Marc Barros
Moment founder Marc Barros, right, and engineer RJ Lincoln celebrate on camera during a Kickstarter live video Friday in Seattle. (Kickstarter screen grab)

Champagne was popping at the Seattle offices of Moment on Friday morning after the smartphone lens and case maker reached a $500,000 goal on its latest Kickstarter campaign.

Founder Marc Barros opened a live video chat on Kickstarter by joking that his 3-year-old startup was selling out and had been acquired by Snapchat, with the goal of making that company’s Spectacles camera sunglasses even better.

A Moment employee then jumped in front of the camera wearing sunglasses modified with two large Moment lenses on either side.

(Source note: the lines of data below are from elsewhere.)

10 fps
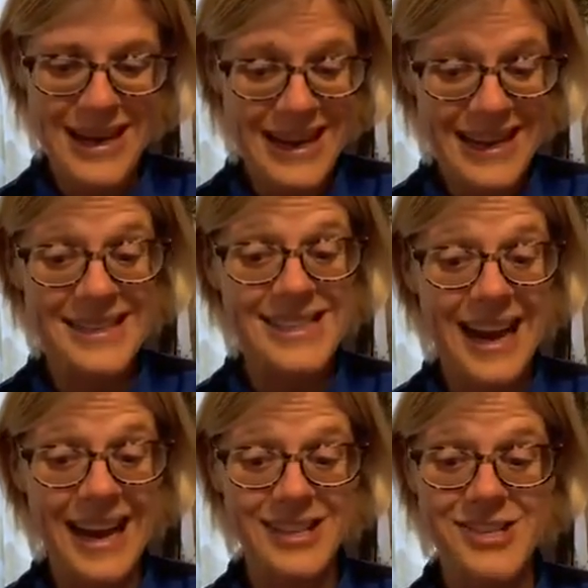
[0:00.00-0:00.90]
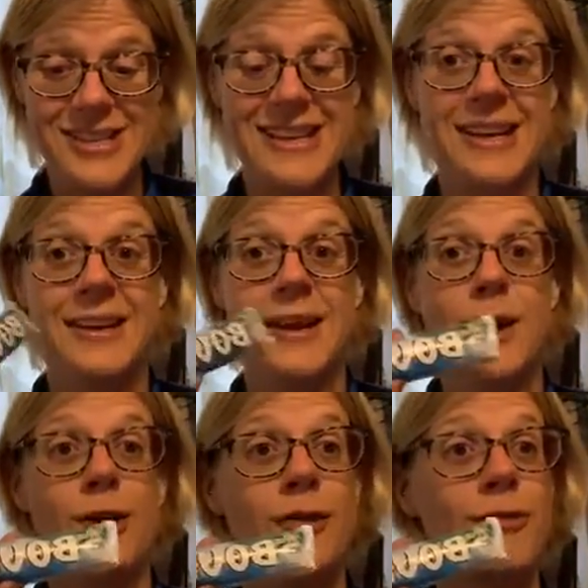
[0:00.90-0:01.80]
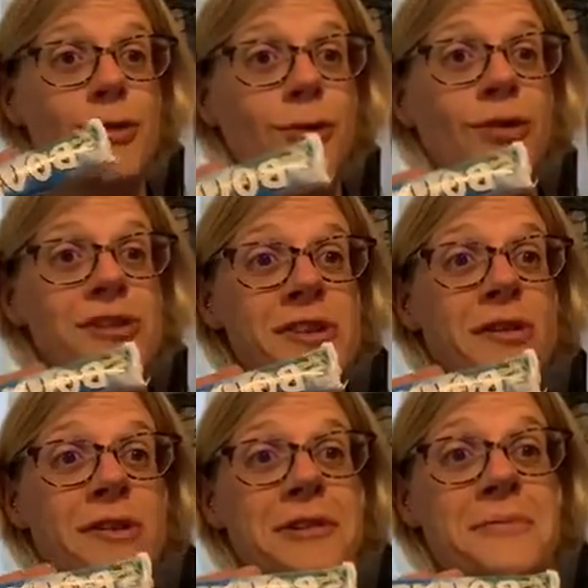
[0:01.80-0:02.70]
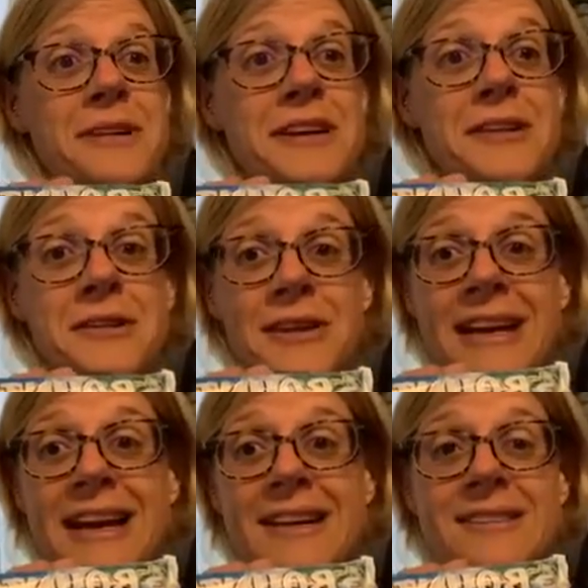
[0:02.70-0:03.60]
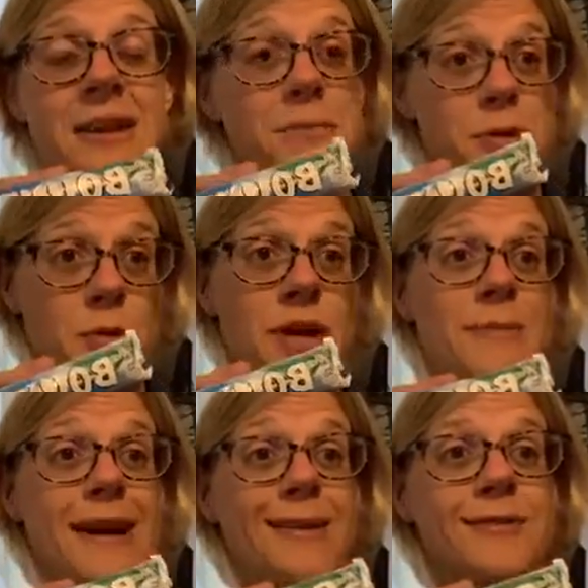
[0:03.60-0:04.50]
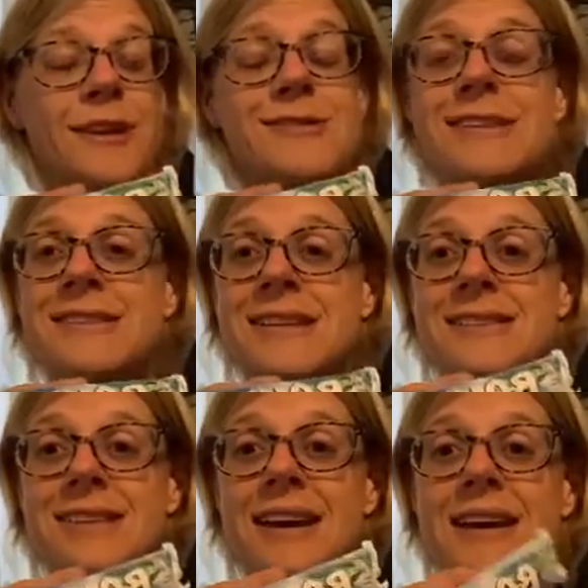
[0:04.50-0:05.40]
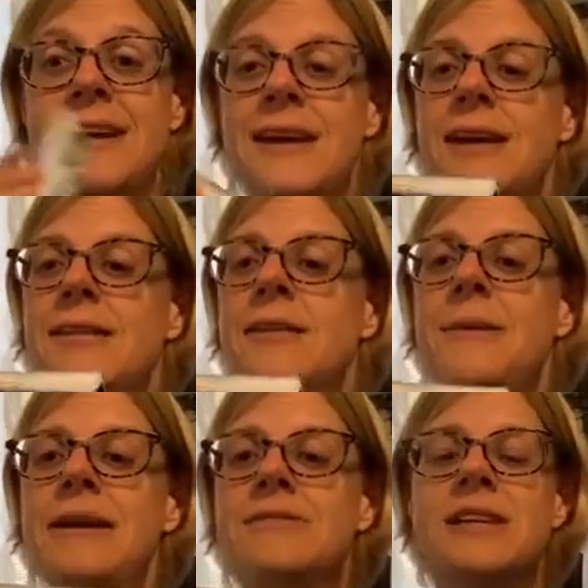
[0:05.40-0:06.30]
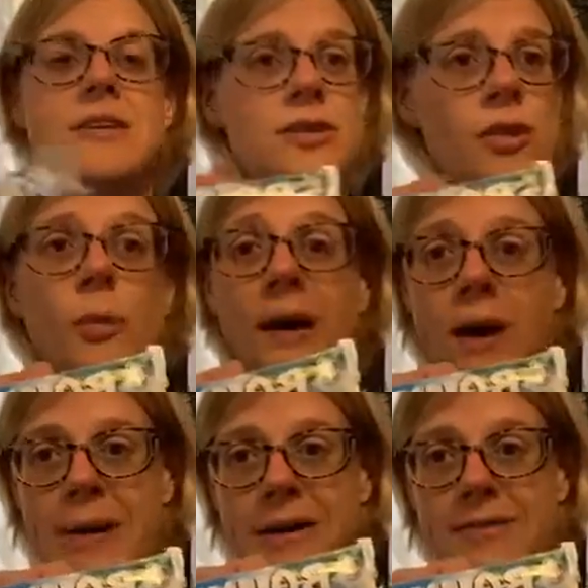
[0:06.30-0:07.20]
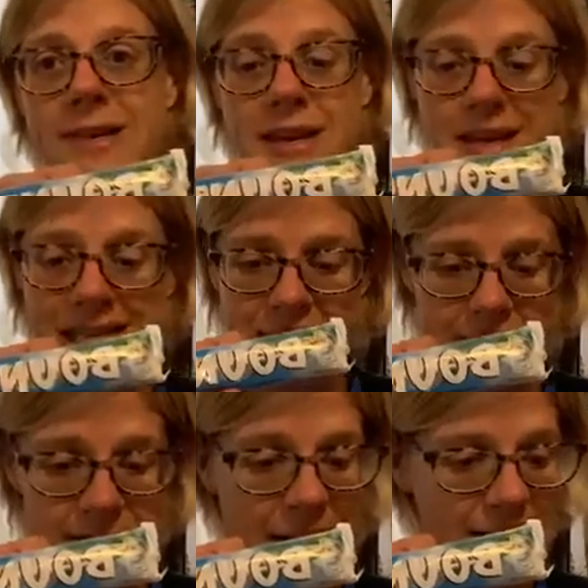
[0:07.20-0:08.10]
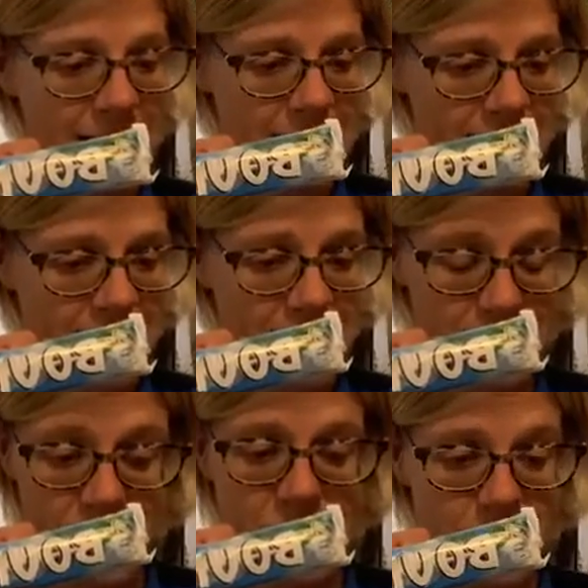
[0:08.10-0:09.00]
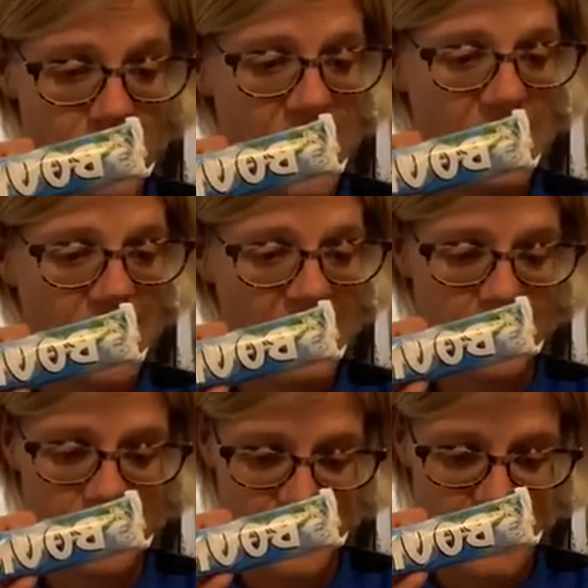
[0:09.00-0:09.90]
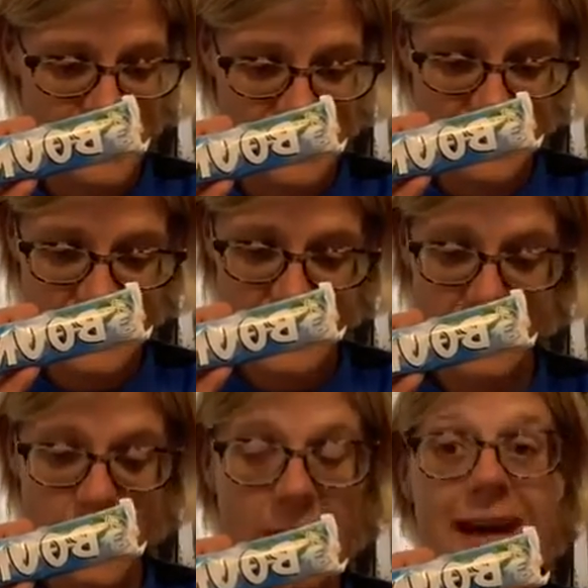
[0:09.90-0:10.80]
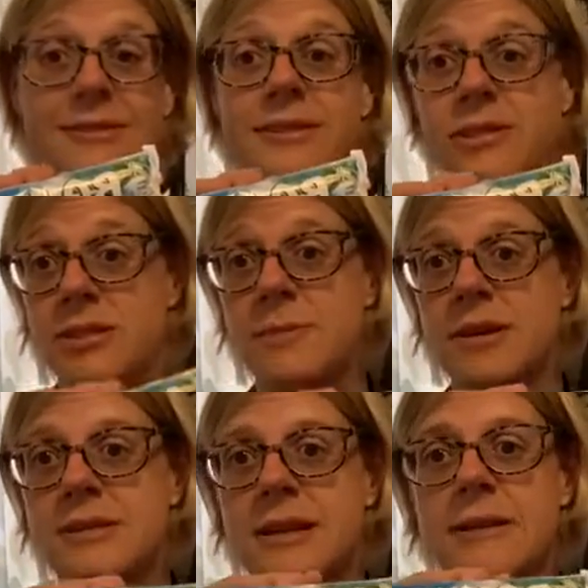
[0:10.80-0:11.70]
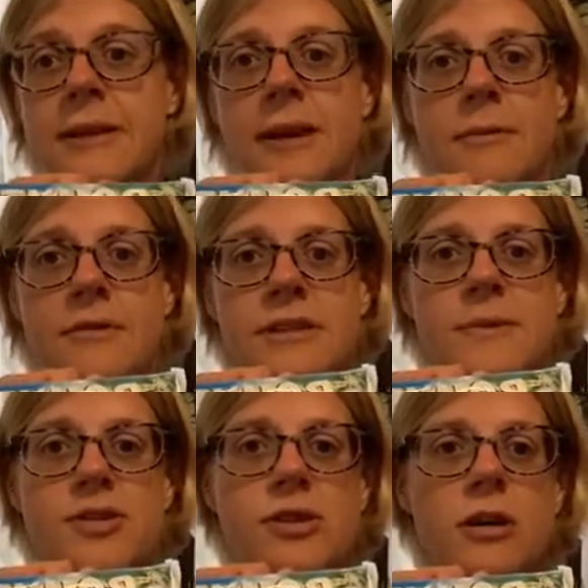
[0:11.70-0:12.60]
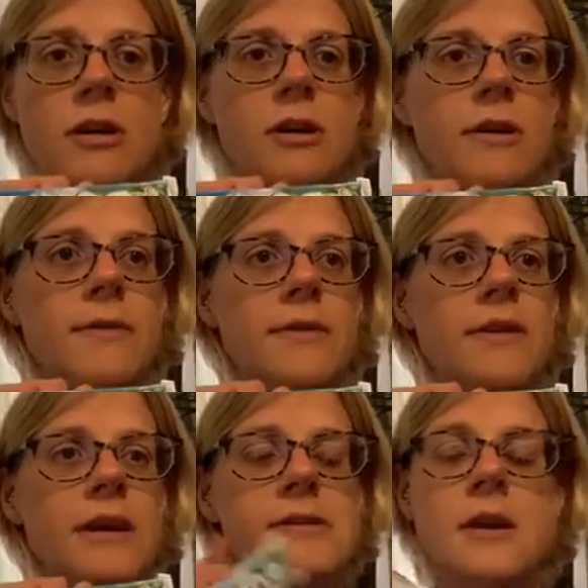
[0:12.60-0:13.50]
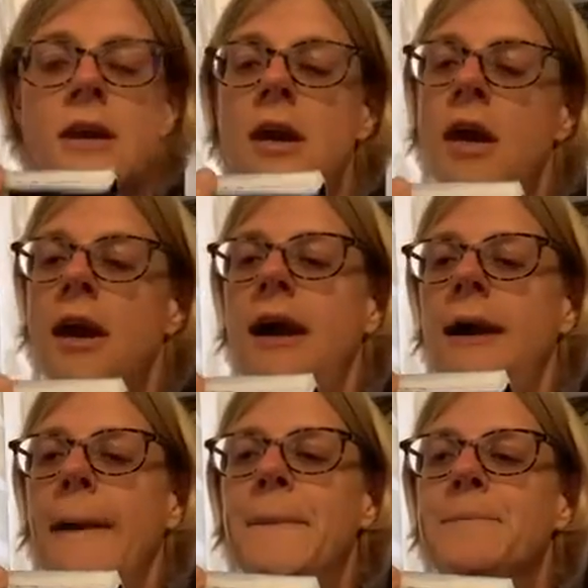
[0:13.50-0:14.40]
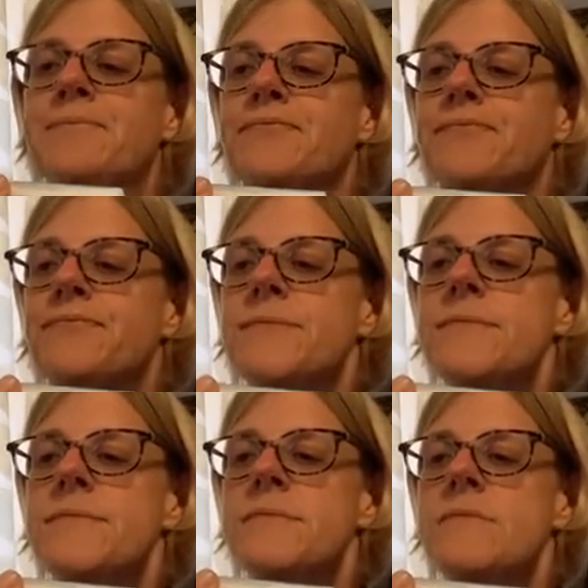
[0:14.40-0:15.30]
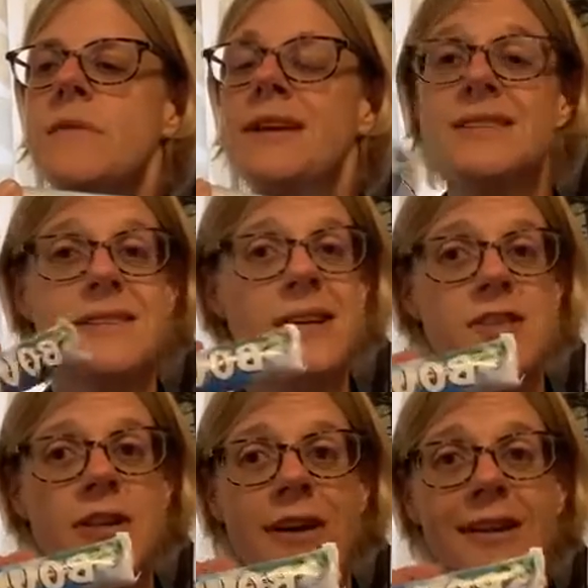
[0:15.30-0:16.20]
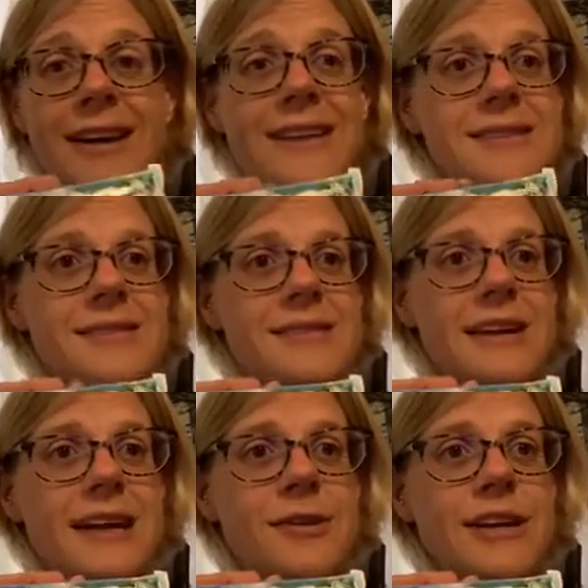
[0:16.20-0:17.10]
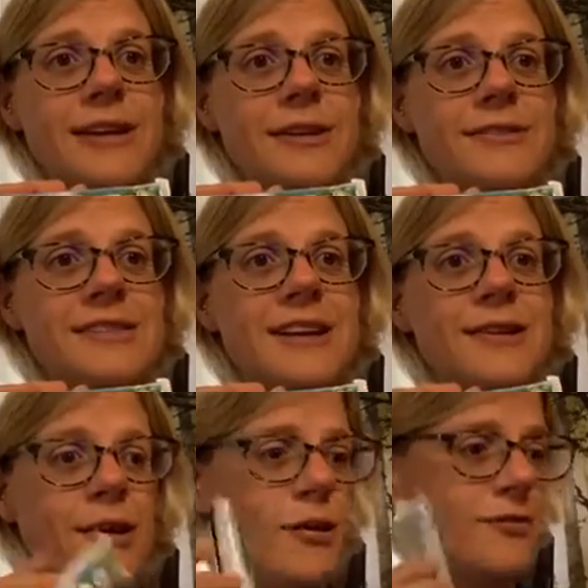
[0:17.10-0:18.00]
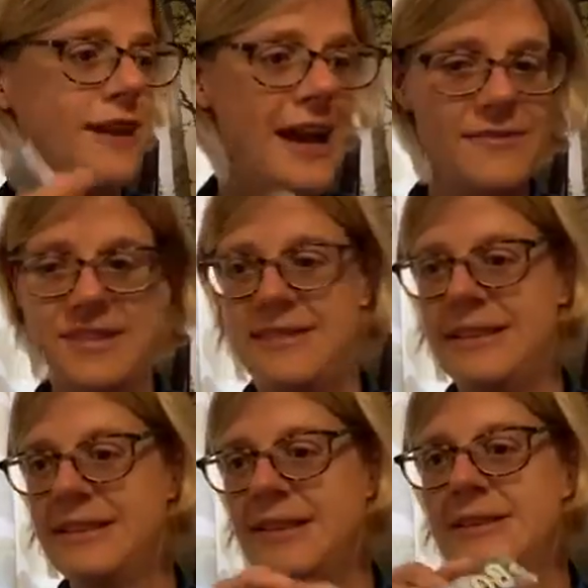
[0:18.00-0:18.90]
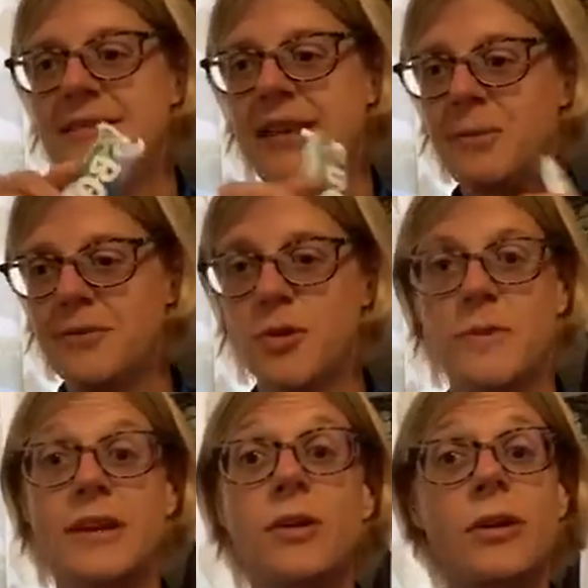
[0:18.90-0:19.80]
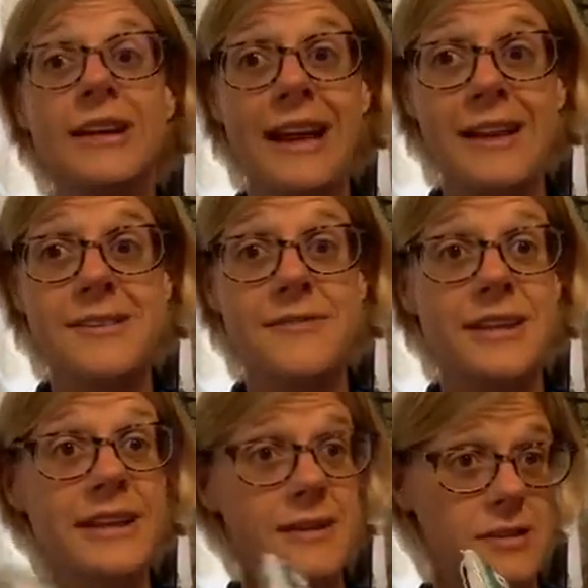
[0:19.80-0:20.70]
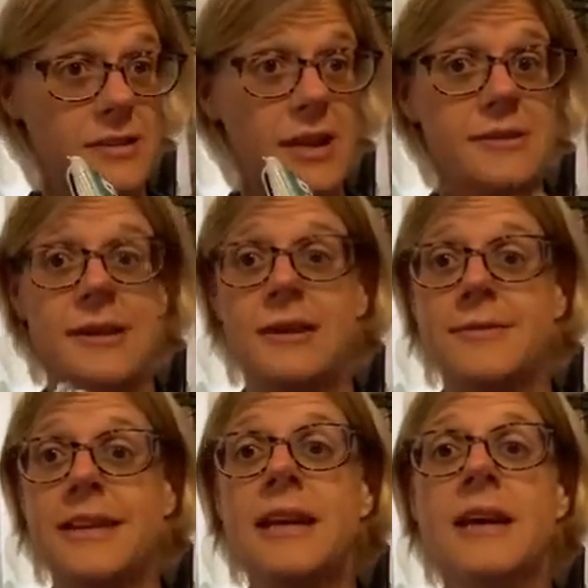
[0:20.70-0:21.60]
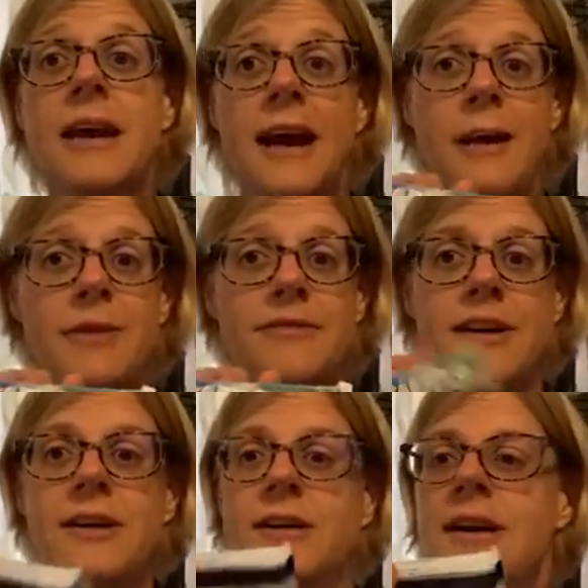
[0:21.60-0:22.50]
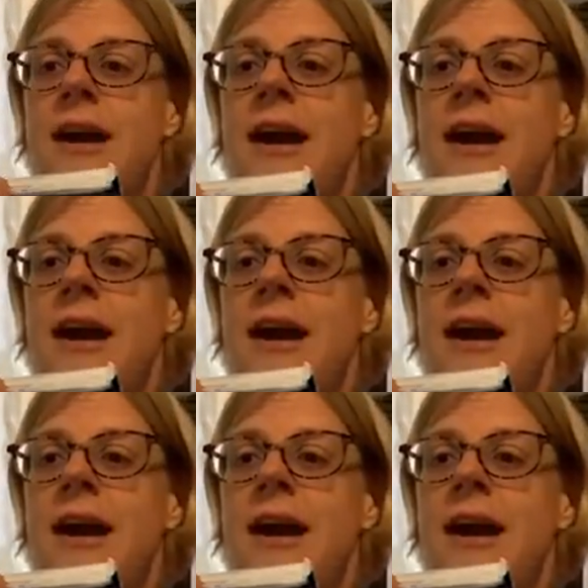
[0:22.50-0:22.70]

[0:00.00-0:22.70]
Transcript: it is actually, of all the chocolate we are looking at and I'm talking about for those listening today, the Bounty, the 2 bar Bounty is in fact, I'm just double checking I haven't lost my mind. No, I haven't, surprisingly, with this much chocolate on the desk. This is actually the highest calorie content of everything that I see before me. Not collectively, because I'll get to that in a minute. However,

All joking aside, Barros, with engineer RJ Lincoln, told backers watching on the crowdfunding site that three years and three Kickstarters later, “We wouldn’t be here without you. We just wanted to make your phone a better camera.”

The company met its goal with the help of 3,507 backers, with 28 days still to go in the campaign. Products being offered this time around include a new wide angle lens as well as cases for the iPhone 7 and 7 Plus, 6 and 6 Plus, and Google’s Pixel.

“The Moment community has been incredible,” Barros told GeekWire on Friday. “We are humbled that so many existing customers support us with new products, especially taking the risk to pre-order. We don’t take their support lightly. We have to deliver on our promises over the coming months.”

Barros said tooling is already kicking off for the iPhone products and Pixel will be starting any day. He said Moment will be posting a bunch of Kickstarter updates along the way as the company works toward manufacturing and then delivering its latest gear.

“RJ and team will be in China a lot,” Barros said.

Marc Barros
Moment founder Marc Barros. (GeekWire Photo / Kurt Schlosser)

Successful Kickstarter campaigns got the company and its first generation of products off the ground in the past. In January 2014, a campaign for lenses raised $450,000. A year later, a campaign for the iPhone 6 case raised $693,000 in January 2015.

Barros said that this is the first time they’ve done a Kickstarter with a complete existing product line in the market while hosting a campaign for future products.

“We expected the sales of existing products to slow dramatically in place of the new products on Kickstarter. That turned out not to be true,” Barros said. “Sales of our existing products actually increased, proving people want what is shipping now, while our Kickstarter has grown at a slightly slower rate than we expected. The playbook for being successful on Kickstarter has definitely evolved from when we started three years ago.”

With another campaign under his belt, Barros was clearly in a celebratory mood.

“Champagne is good at 10 a.m. on a Friday,” he said.